Once done, start the auth proxy:
sudo /opt/duoauthproxy/bin/authproxyctl start
Configure Apache (HTTPD)
Finally, configure Apache to use the LDAP module for authentication. I simply protected the default site (test page) as an example, but this can be applied at the vhost level as well (either in the main configuration files or via .htaccess).
I neglected to set up HTTPS for this test - #neverinproduction. Any authentication on the web should always occur via HTTPS.
To configure, log in as a user with sudo privileges and run:
sudo vi /etc/httpd/conf/httpd.conf
Locate the “<Directory “/var/www/html”>” section and append this to the beginning of the block:
AuthType Basic AuthBasicProvider ldap AuthName "LDAP Duo MFA" # I am binding on port 389 (no encryption) - #neverinproduction - use 636 (LDAPS) instead AuthLDAPURL ldap://localhost/dc=example,dc=com?uid AuthLDAPBindDN "cn=read-only-admin,dc=example,dc=com" AuthLDAPBindPassword "password" Require valid-user
# # This should be changed to whatever you set DocumentRoot to. # <Directory "/var/www/html"> #Duo LDAP configuration AuthType Basic AuthBasicProvider ldap AuthName "LDAP Duo MFA" # I am binding on port 389 (no encryption) - #neverinproduction # Use 636 (LDAPS) instead AuthLDAPURL ldap://localhost/dc=example,dc=com?uid AuthLDAPBindDN "cn=read-only-admin,dc=example,dc=com" AuthLDAPBindPassword "password" Require valid-user # # Possible values for the Options directive are "None", "All", # or any combination of . . .

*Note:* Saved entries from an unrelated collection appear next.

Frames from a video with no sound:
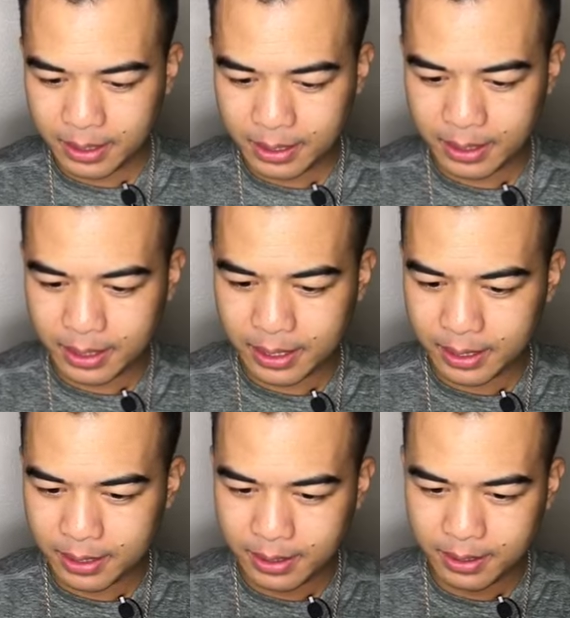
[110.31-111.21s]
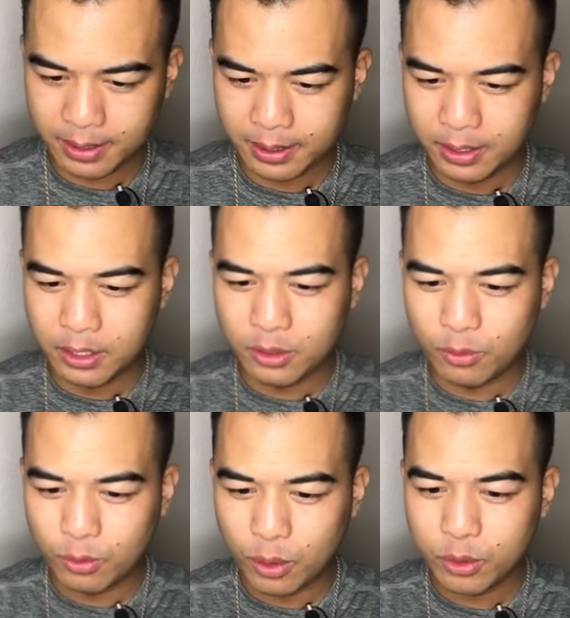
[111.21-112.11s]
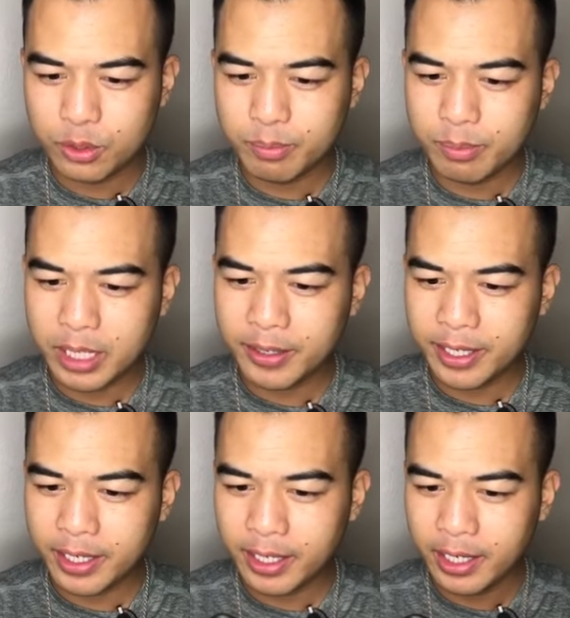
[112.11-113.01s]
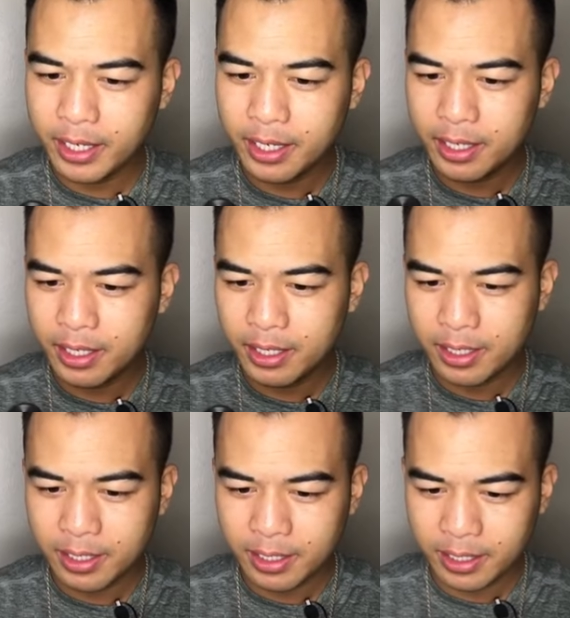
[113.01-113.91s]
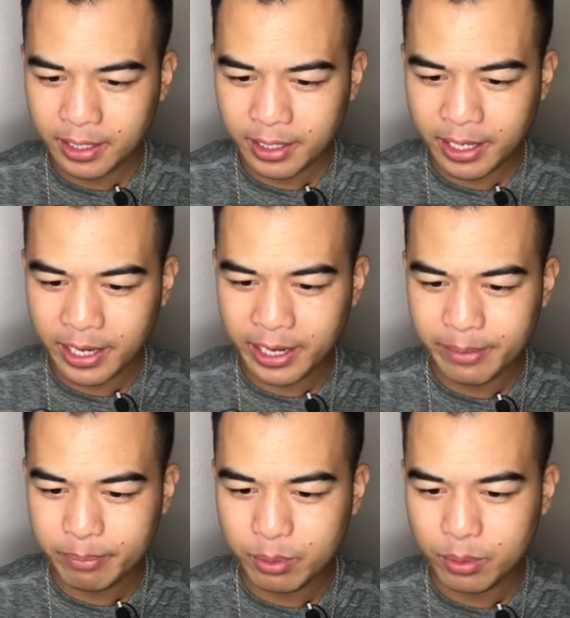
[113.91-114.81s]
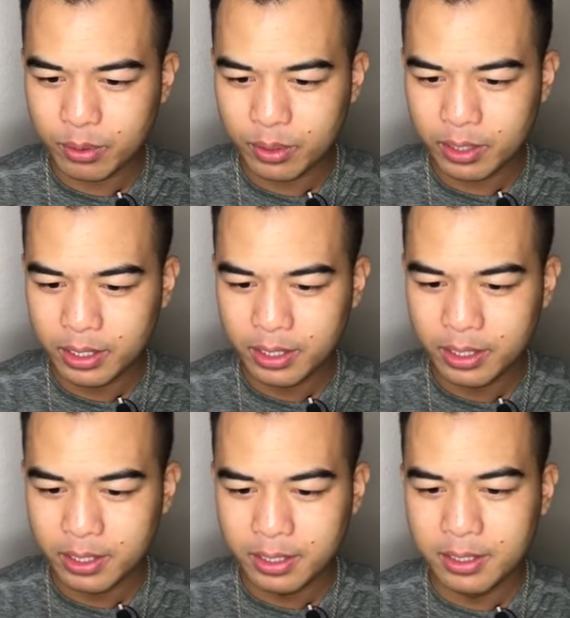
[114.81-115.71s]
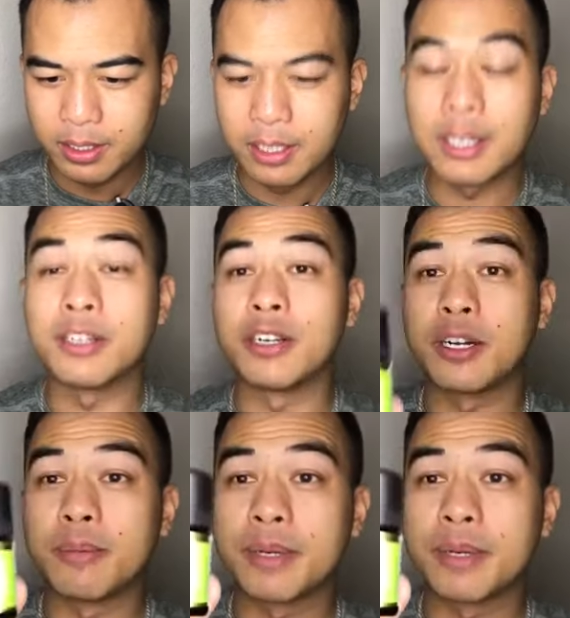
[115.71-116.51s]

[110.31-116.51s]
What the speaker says: I got rosemary camphor. I don't know how to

Once done, start or restart Apache / httpd:
sudo service httpd restart
Test the setup
If all went well, you should have a functional MFA setup for Apache (httpd). If you access your webserver’s URL in a browser, you should be prompted for primary authentication:
And if successful, you should receive a Duo Push on the device you enrolled:
Once both phases of authentication are completed, you should see the Apache test page. Note that if you plan to test repeatedly, you may need to restart Apache in between tests. mod_ldap performs some caching that prevents the MFA push from being presented each authentication attempt (from the same device).
The ldap_server_auto option in the Duo Authentication Proxy is a somewhat hidden gem. There is a lot of documentation surrounding using RADIUS for a similar type of MFA setup for Apache, but I prefer LDAP. Almost all applications and devices (including legacy ones) support LDAP in some form, so this option makes Duo MFA possible on a multitude of devices and applications.
I also wanted to comment on Duo Security as a company. They are fantastic in every way (no, I was not compensated by Duo to say this). Their MFA solution is excellent technically: reliable, easy to implement, maintain and use. What sets them apart (in my opinion) are their business processes: Incident Management, Change Management, Support, and Documentation. It is rare to receive such prompt and professional Incident Management and Change Management communications from an organization, but Duo has excelled at this since I first adopted their solution years ago. Not many companies score high in my book across the board, but Duo shines.
If you are in the market for a robust MFA (2-factor authentication) provider, I highly recommend Duo Security.